* _Problem statement_: Leave the pictures out while you restate every entry below word for word.

(Saved entries)
^^^^
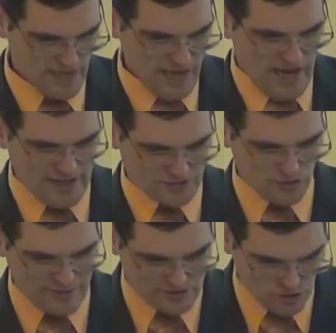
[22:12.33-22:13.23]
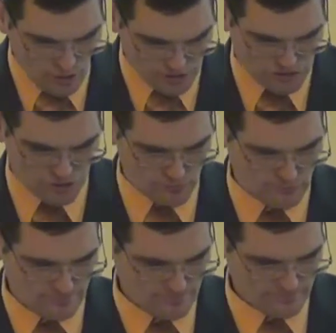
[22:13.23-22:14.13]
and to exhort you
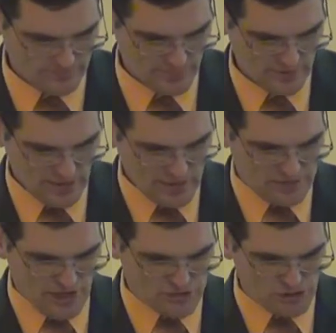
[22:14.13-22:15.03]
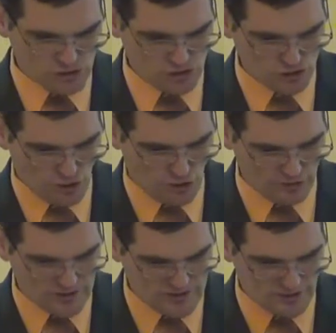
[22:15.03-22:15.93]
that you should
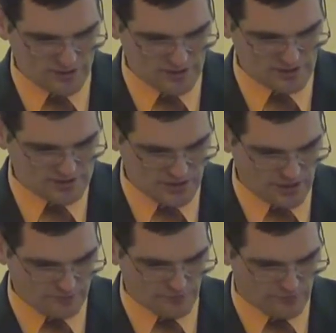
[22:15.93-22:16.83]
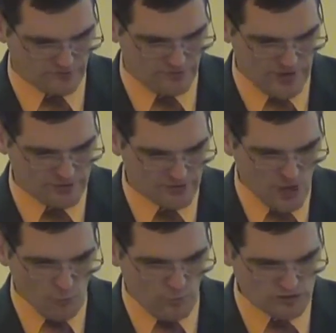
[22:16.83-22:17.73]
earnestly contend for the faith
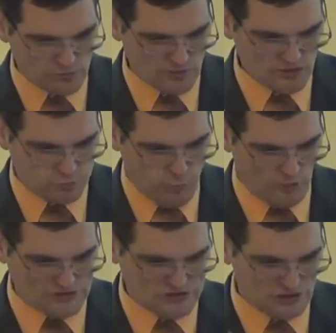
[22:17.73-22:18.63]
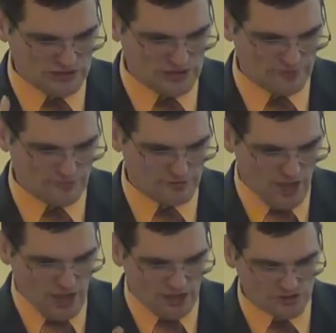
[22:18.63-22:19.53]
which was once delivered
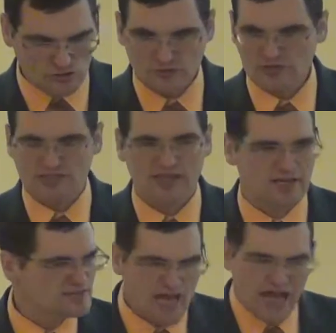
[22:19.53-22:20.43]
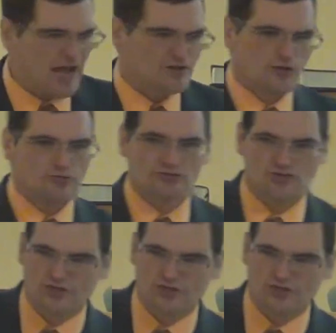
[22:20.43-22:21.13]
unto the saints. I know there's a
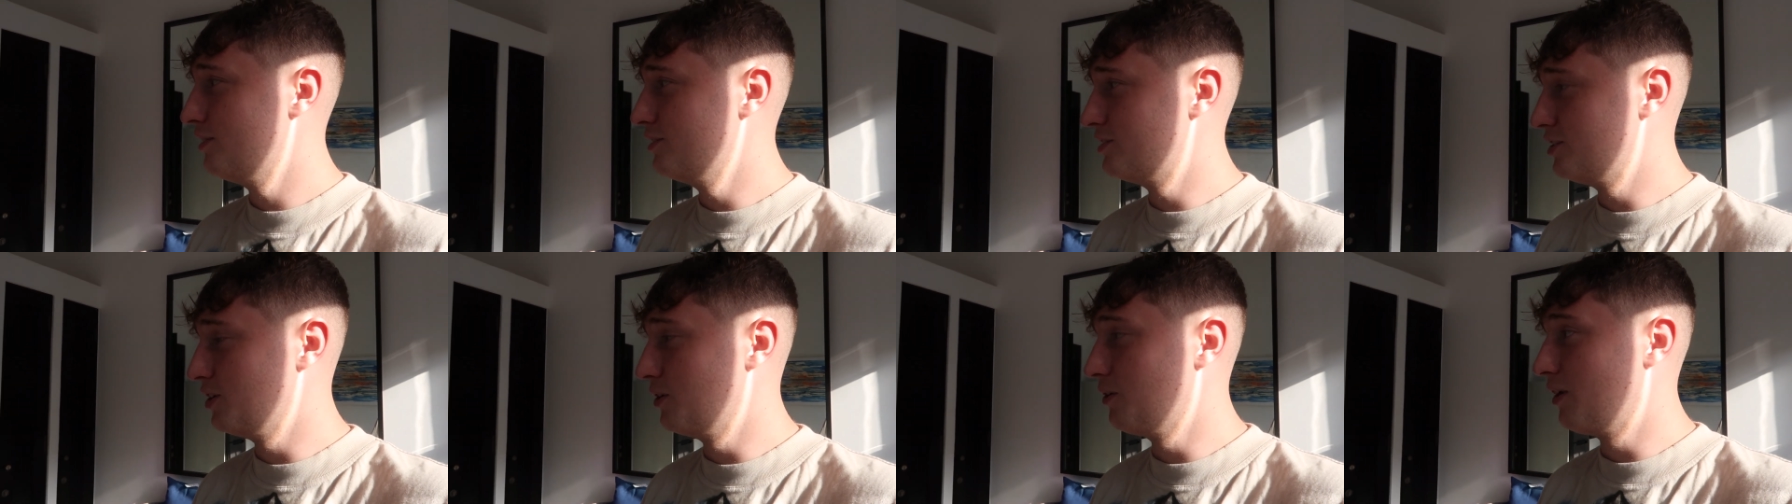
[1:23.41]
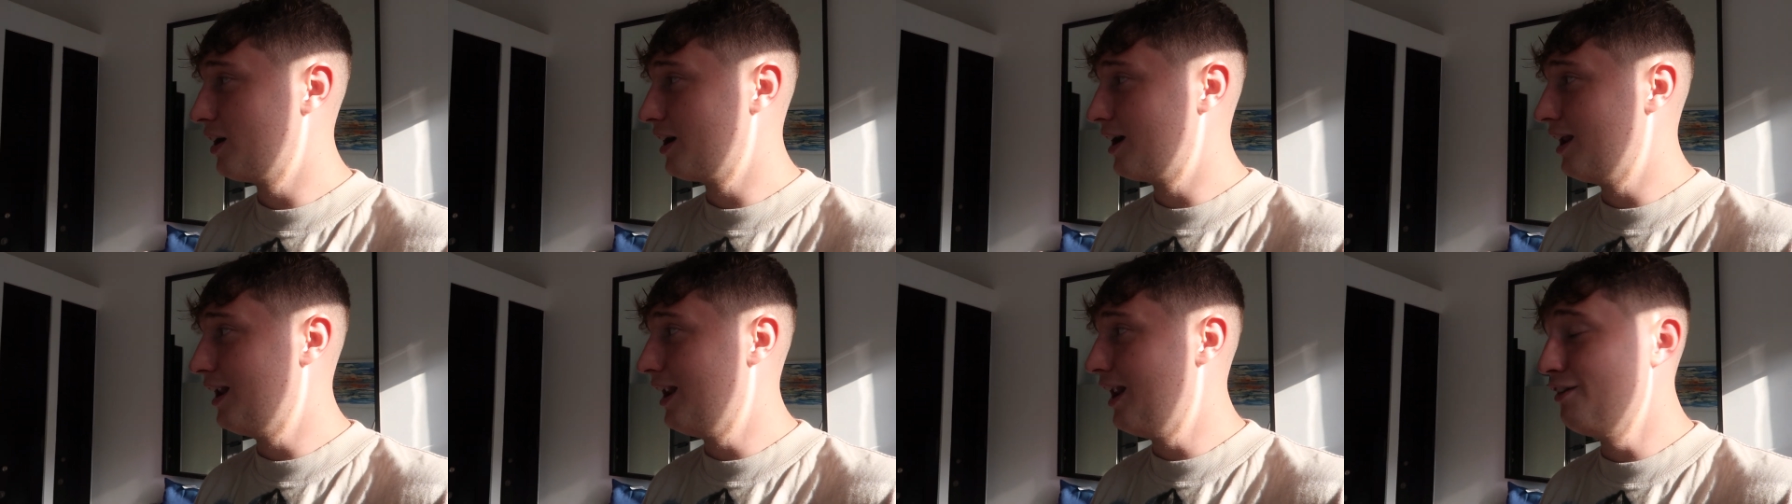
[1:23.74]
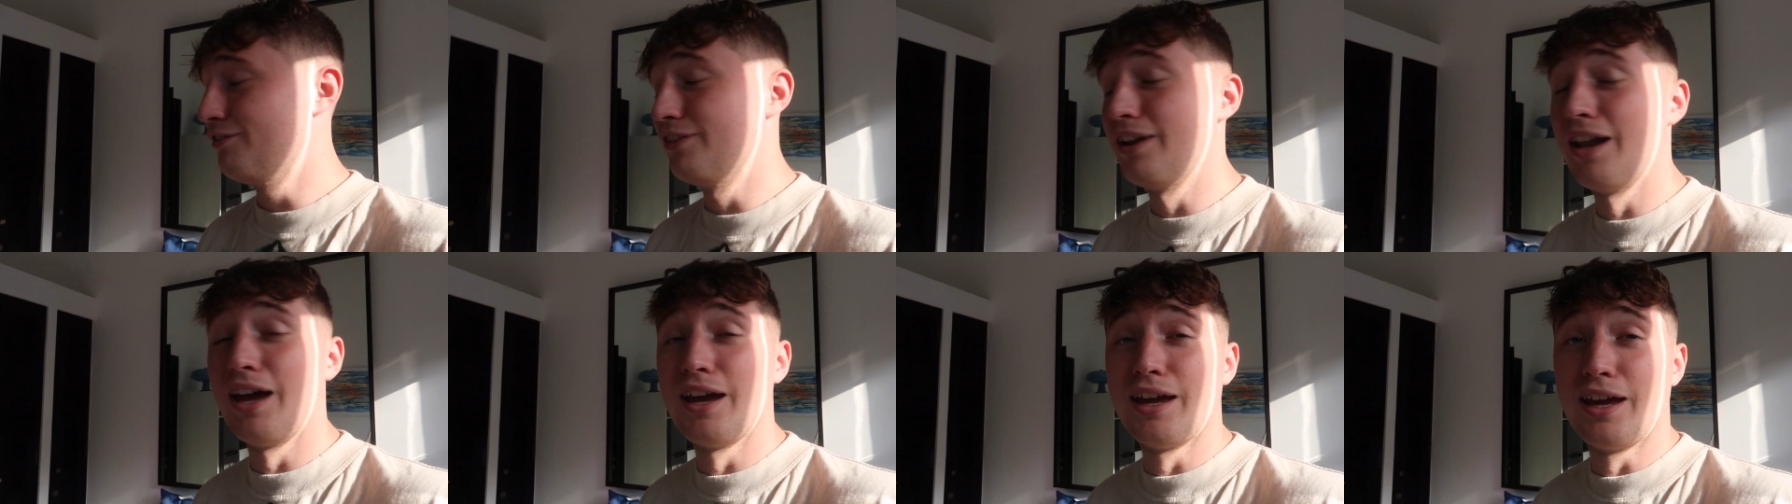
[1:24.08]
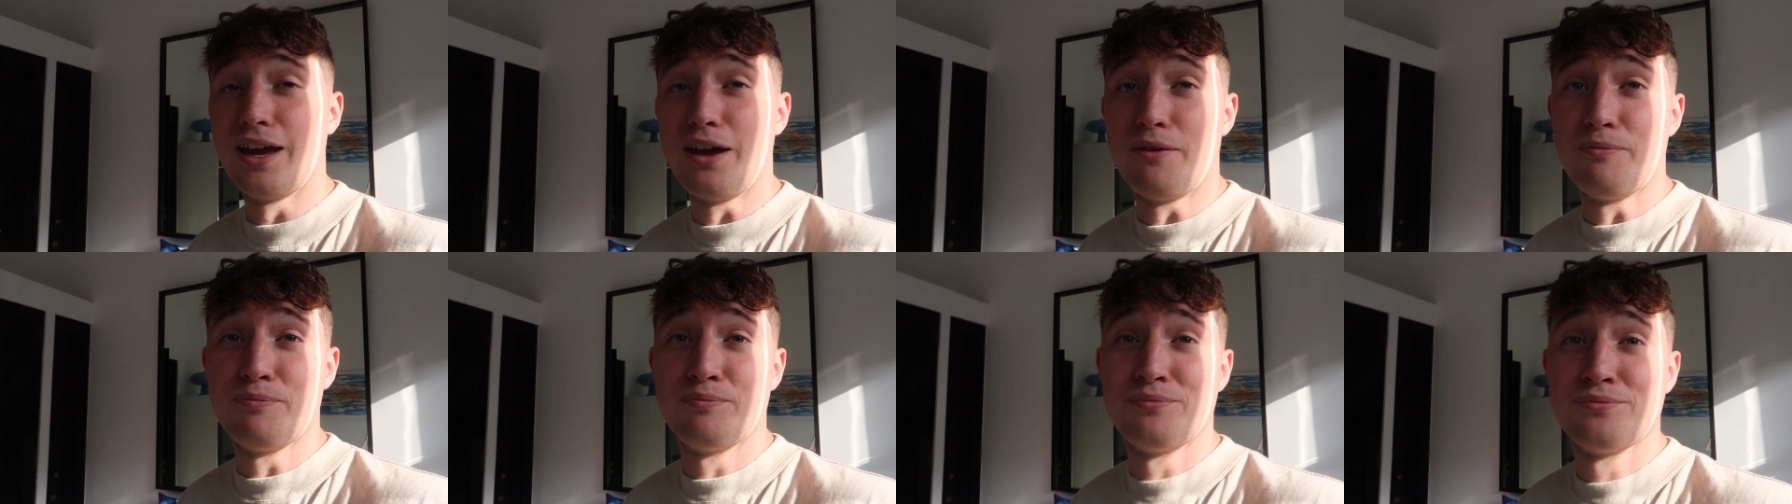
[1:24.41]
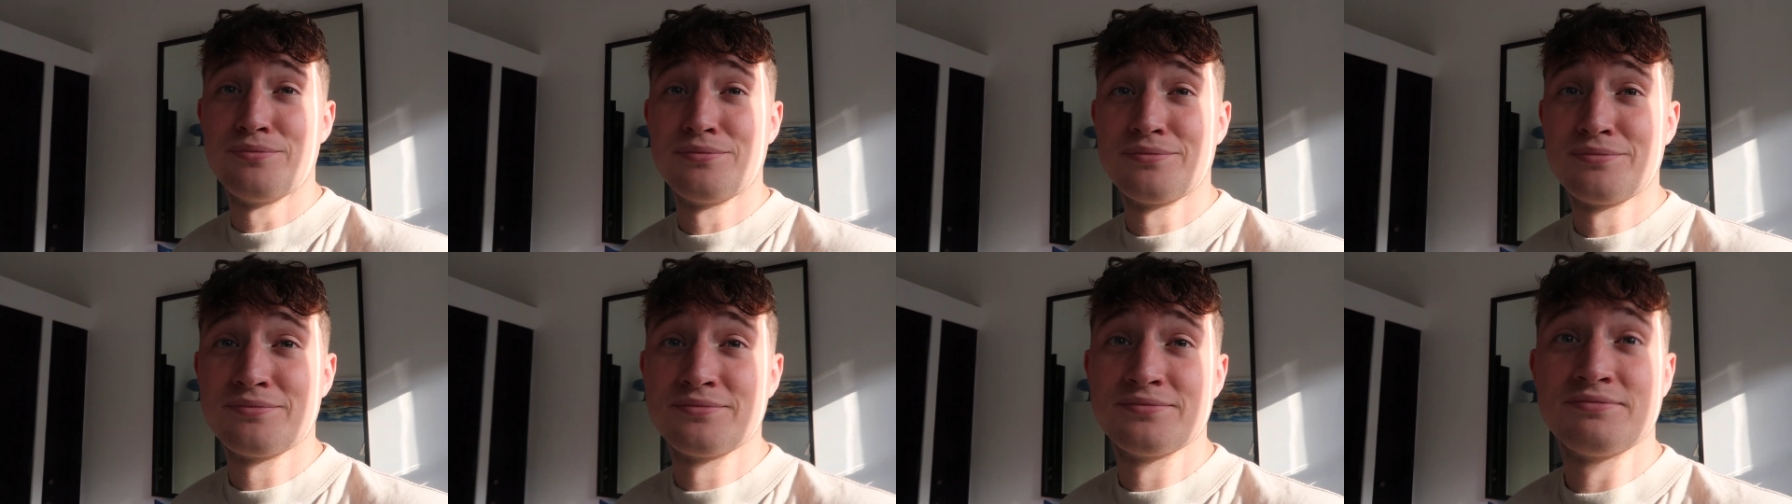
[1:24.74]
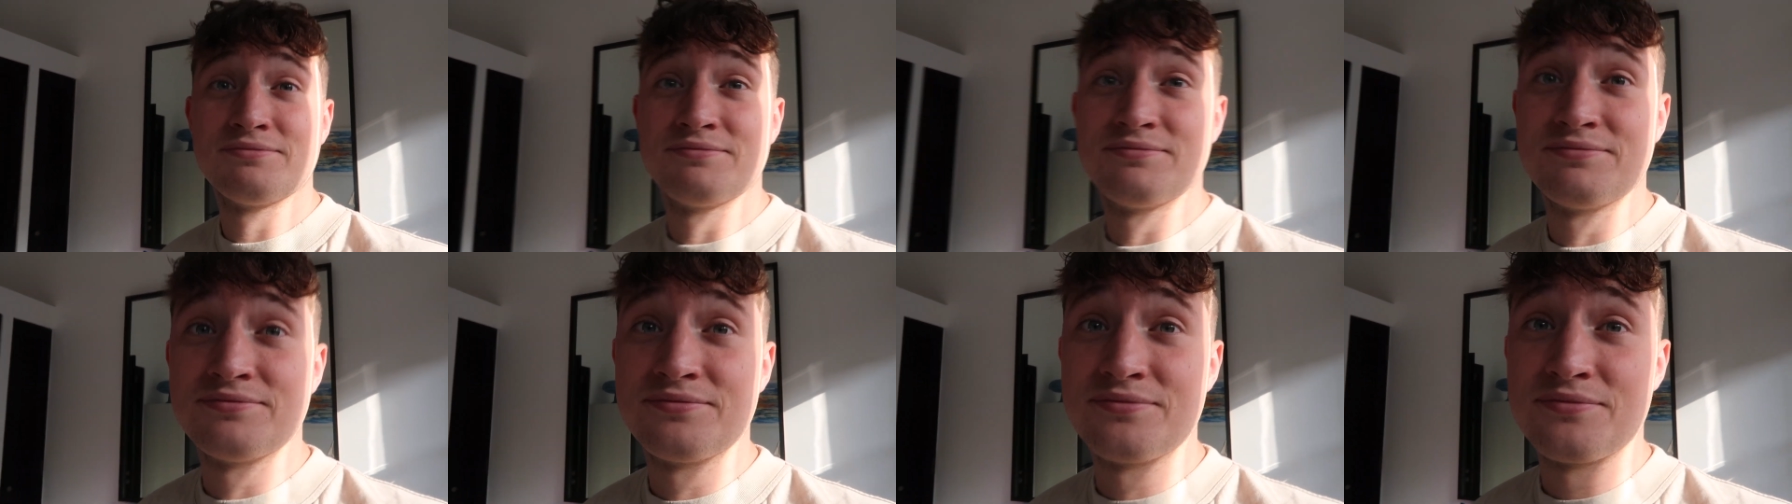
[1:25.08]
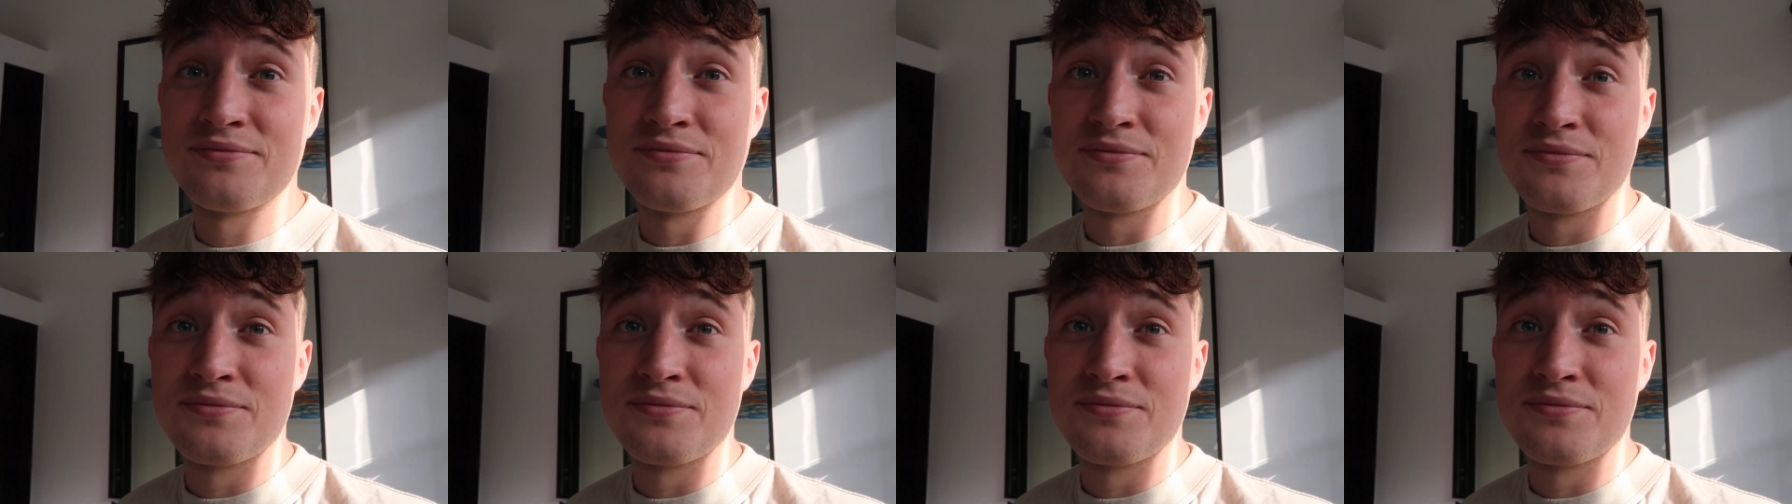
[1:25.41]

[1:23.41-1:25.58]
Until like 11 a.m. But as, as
^^^^
* _Solution to this problem_:
[22:12.33-22:13.23]
[22:13.23-22:14.13]
and to exhort you
[22:14.13-22:15.03]
[22:15.03-22:15.93]
that you should
[22:15.93-22:16.83]
[22:16.83-22:17.73]
earnestly contend for the faith
[22:17.73-22:18.63]
[22:18.63-22:19.53]
which was once delivered
[22:19.53-22:20.43]
[22:20.43-22:21.13]
unto the saints. I know there's a
[1:23.41]
[1:23.74]
[1:24.08]
[1:24.41]
[1:24.74]
[1:25.08]
[1:25.41]

[1:23.41-1:25.58]
Until like 11 a.m. But as, as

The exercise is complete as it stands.